By
Reuters
Published
November 1, 2024
Dutch chemicals maker DSM-Firmenich raised its annual adjusted core profit forecast on Thursday, citing a vitamin supply disruption that has increased prices, bringing a temporary earnings contribution in the fourth quarter.
Lower vitamin prices, paired with a destocking cycle took a toll on the company’s profit in 2023, it said in May, adding that these trends were expected to reverse.
The group, formed through a merger of Dutch speciality chemicals firm DSM and Swiss flavours and scents maker Firmenich, expects adjusted earnings before interest, taxes, depreciation and amortization (EBITDA) of €2.1 billion ($2.28 billion) for 2024, slightly higher the €2 billion it forecast earlier this year.
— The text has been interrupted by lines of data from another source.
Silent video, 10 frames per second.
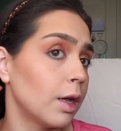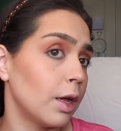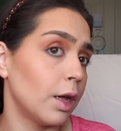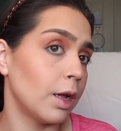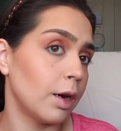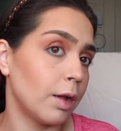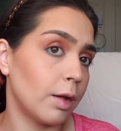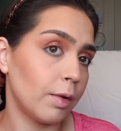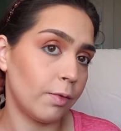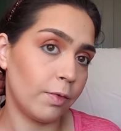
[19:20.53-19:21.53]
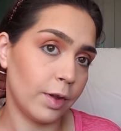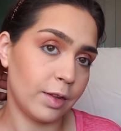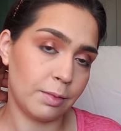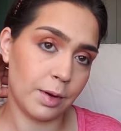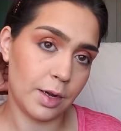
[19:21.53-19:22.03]
and
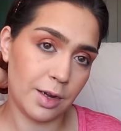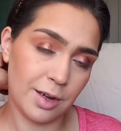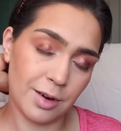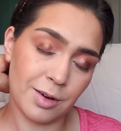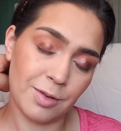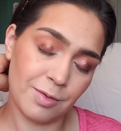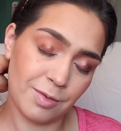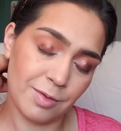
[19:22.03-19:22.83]
fix my hair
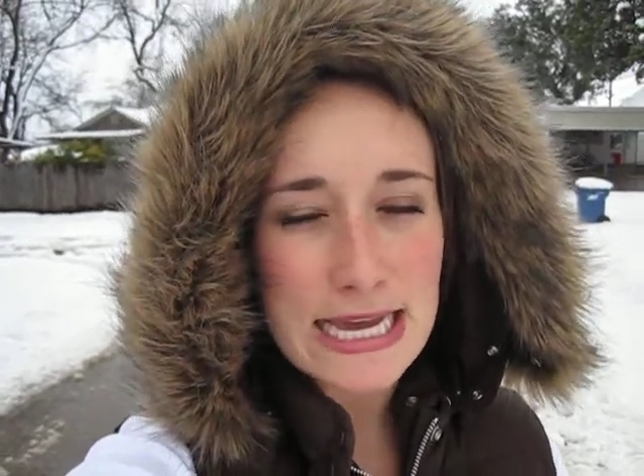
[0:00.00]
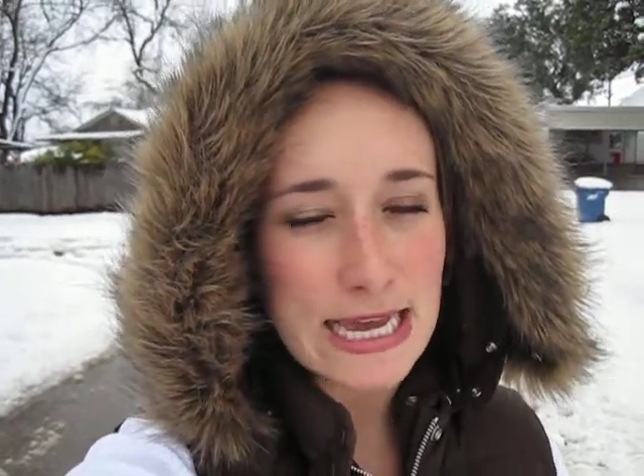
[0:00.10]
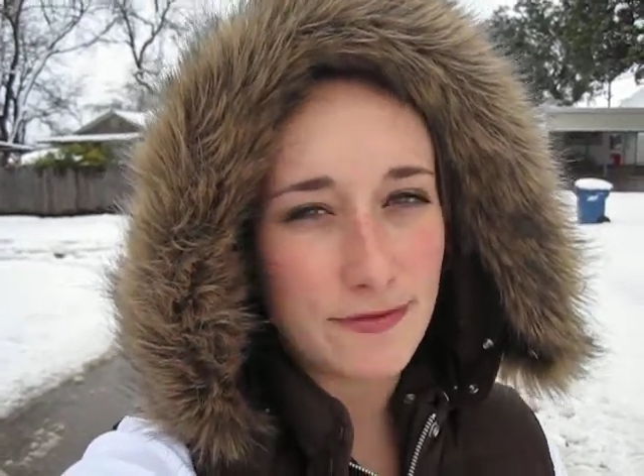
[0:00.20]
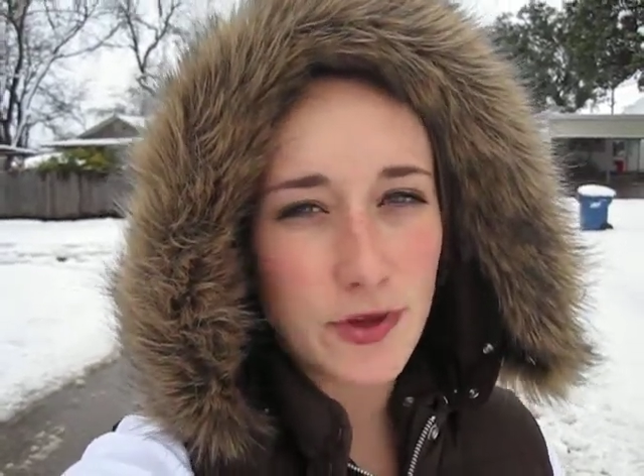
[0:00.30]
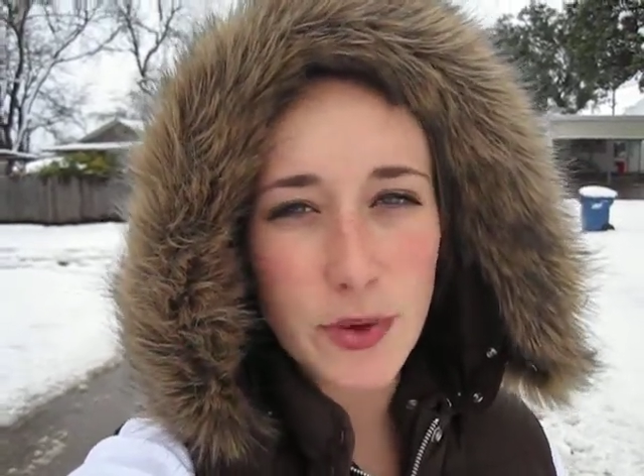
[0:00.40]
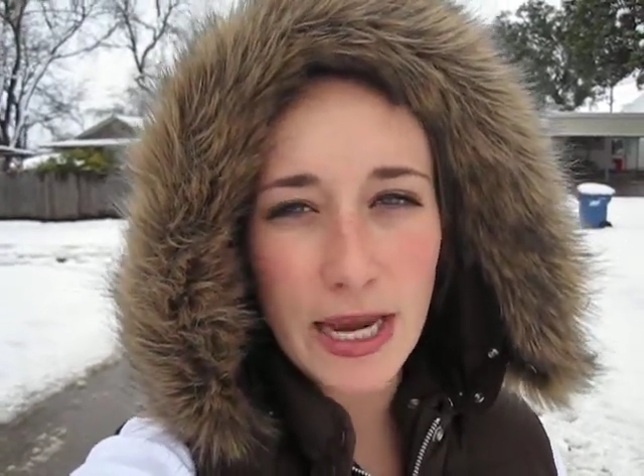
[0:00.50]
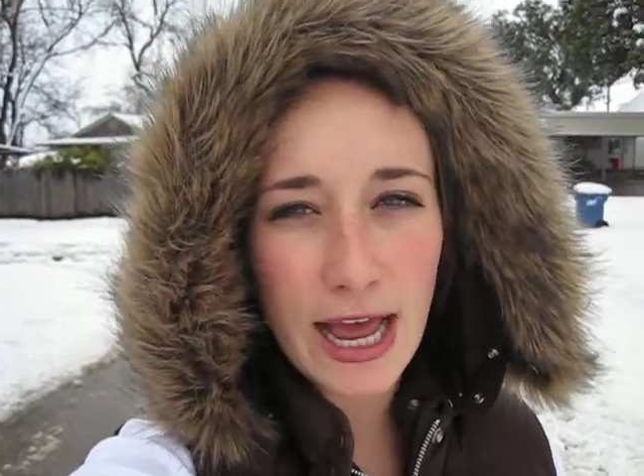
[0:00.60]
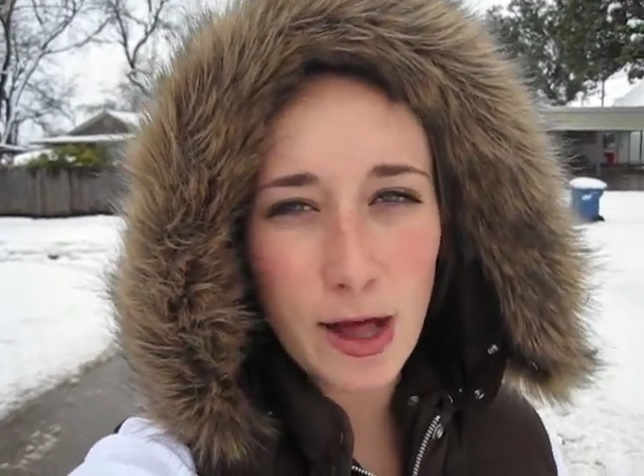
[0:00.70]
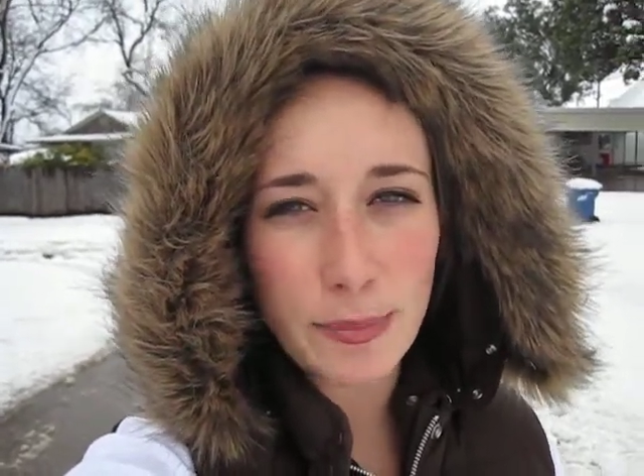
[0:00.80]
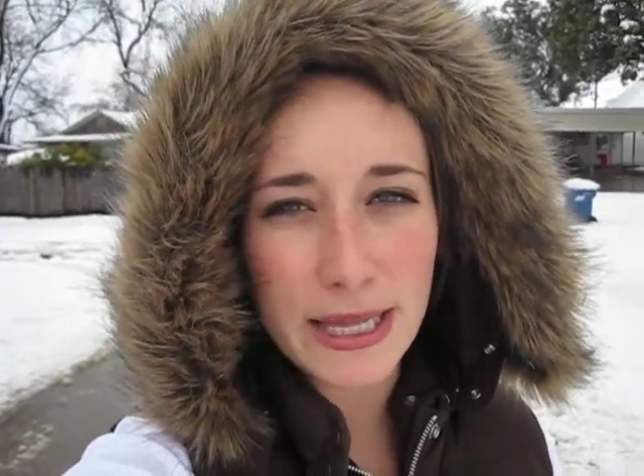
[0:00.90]
if you can
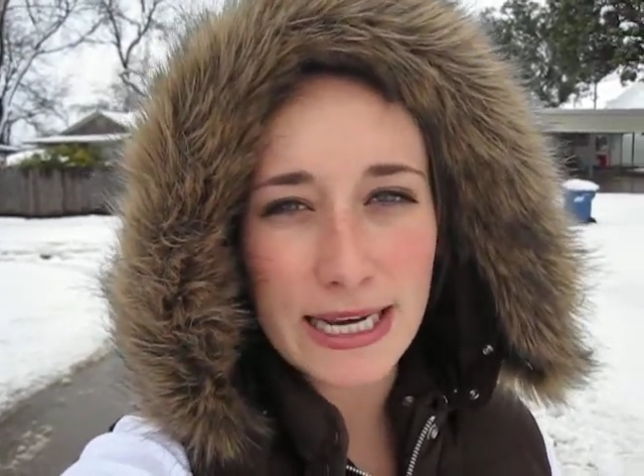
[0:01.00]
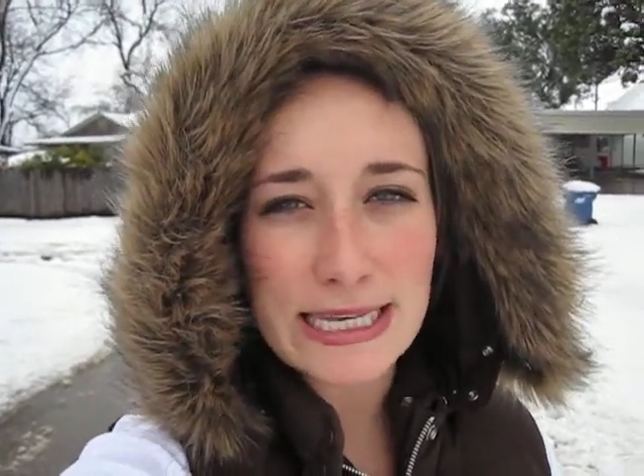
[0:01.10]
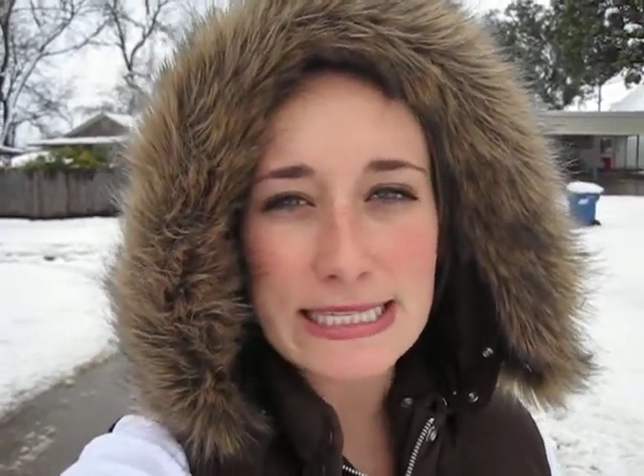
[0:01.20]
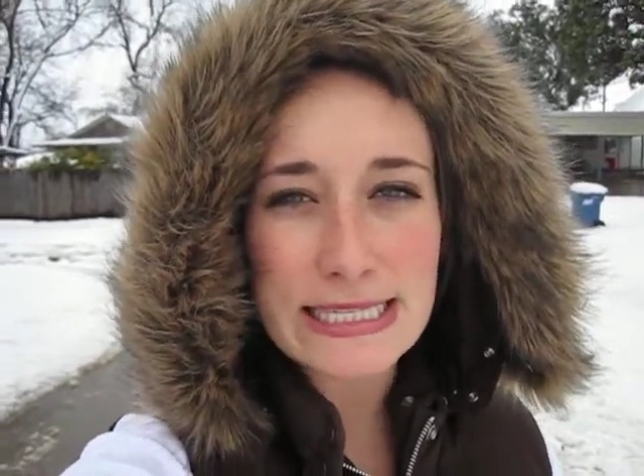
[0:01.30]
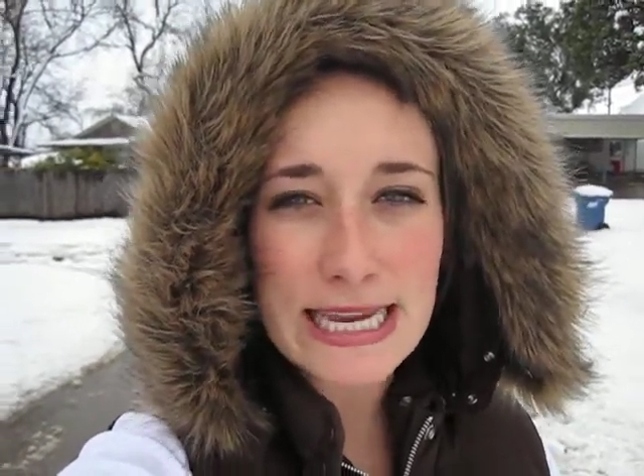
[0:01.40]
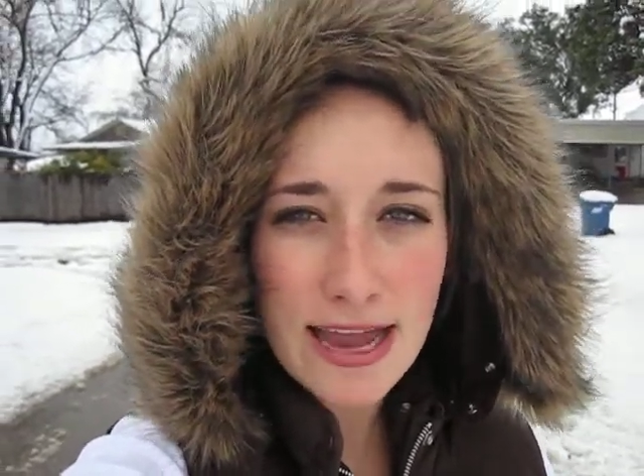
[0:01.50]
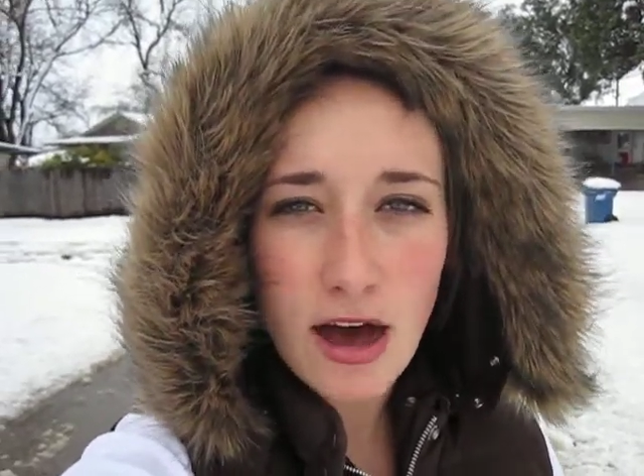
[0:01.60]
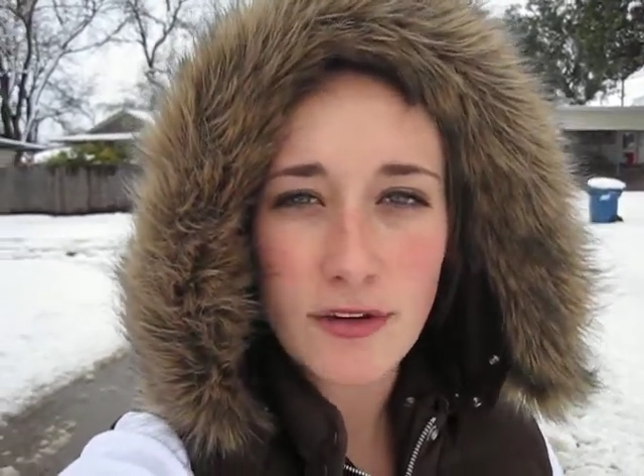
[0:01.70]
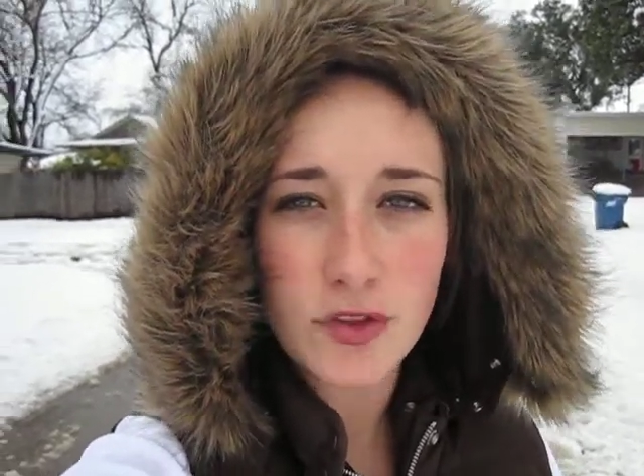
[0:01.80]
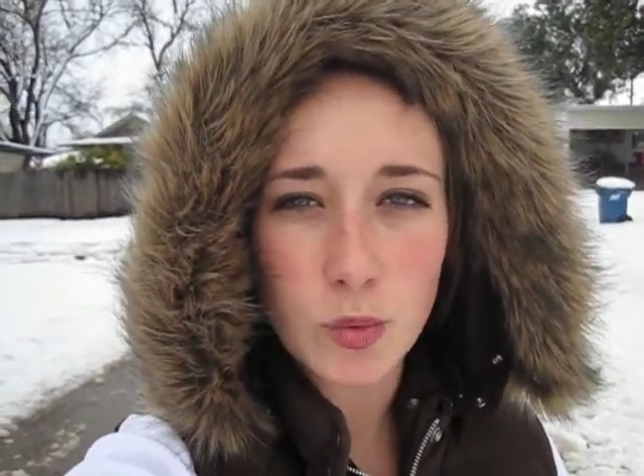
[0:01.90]
help it, stay
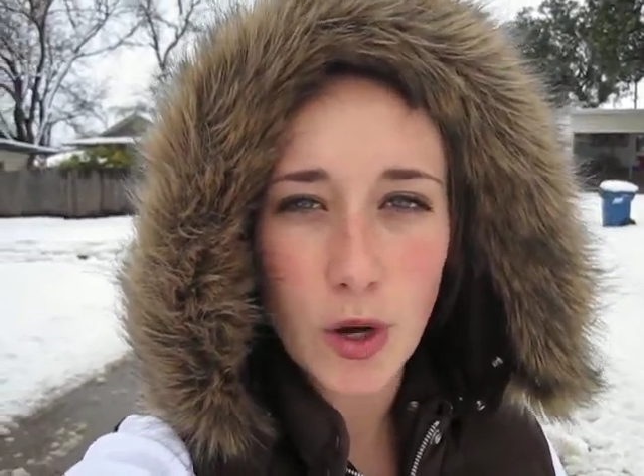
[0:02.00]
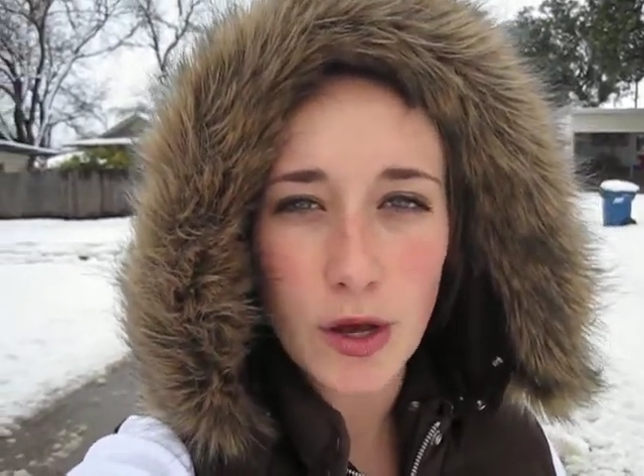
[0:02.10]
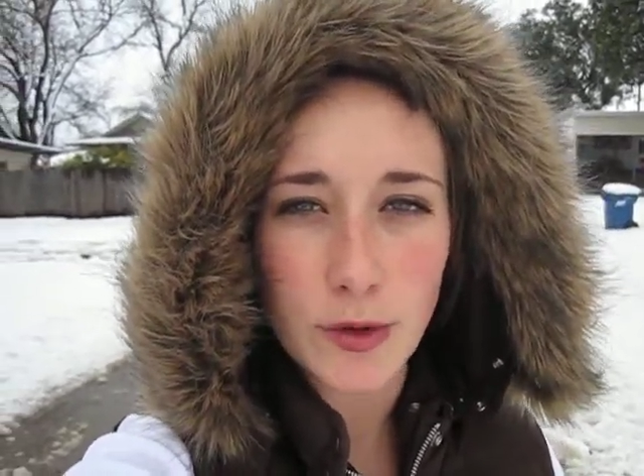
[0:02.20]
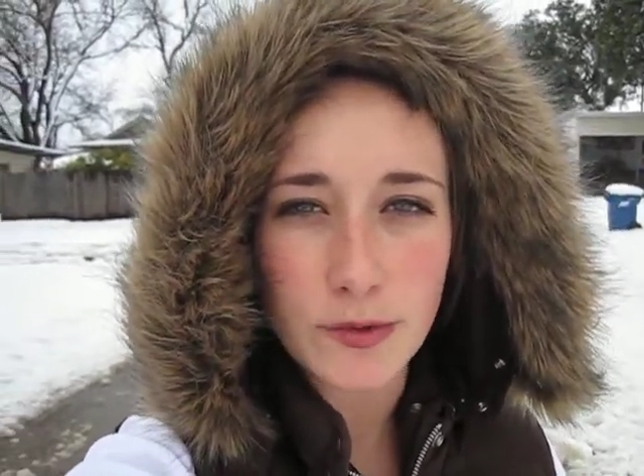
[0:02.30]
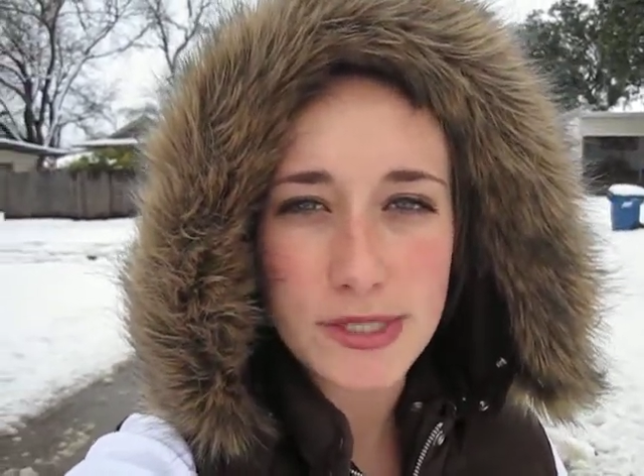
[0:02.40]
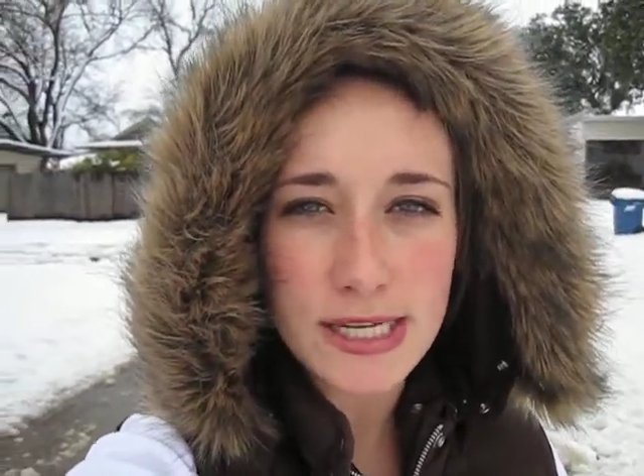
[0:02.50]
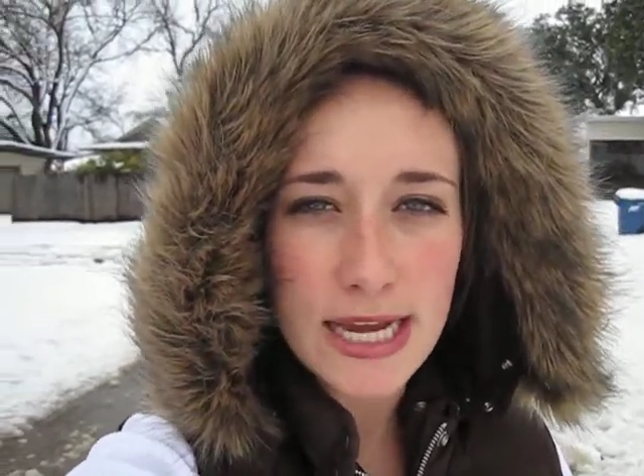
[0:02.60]
off the roads.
To focus on perfumes and flavours – one of its main businesses – DSM-Firmenich said it plans to carve-out its Animal Health and Nutrition division by the end of 2025 after the business reported a 76% plunge in core earnings last year.
“Our strategic actions, including the carve-out of Animal Nutrition & Health and divestments of de-prioritized activities, are progressing well,” CEO Dimitri de Vreeze said in a statement.
The company, whose fragrances are used in the perfumes of French luxury giants LVMH and Kering, reported a 32% rise in third-quarter EBITDA to €541 million, outpacing the €536 million forecast by analysts in a company-compiled consensus.
The Dutch firm attributed the rise to strong organic sales growth and contributions from the synergies and the vitamin transformation program, despite a negative foreign exchange effect of around €15 million.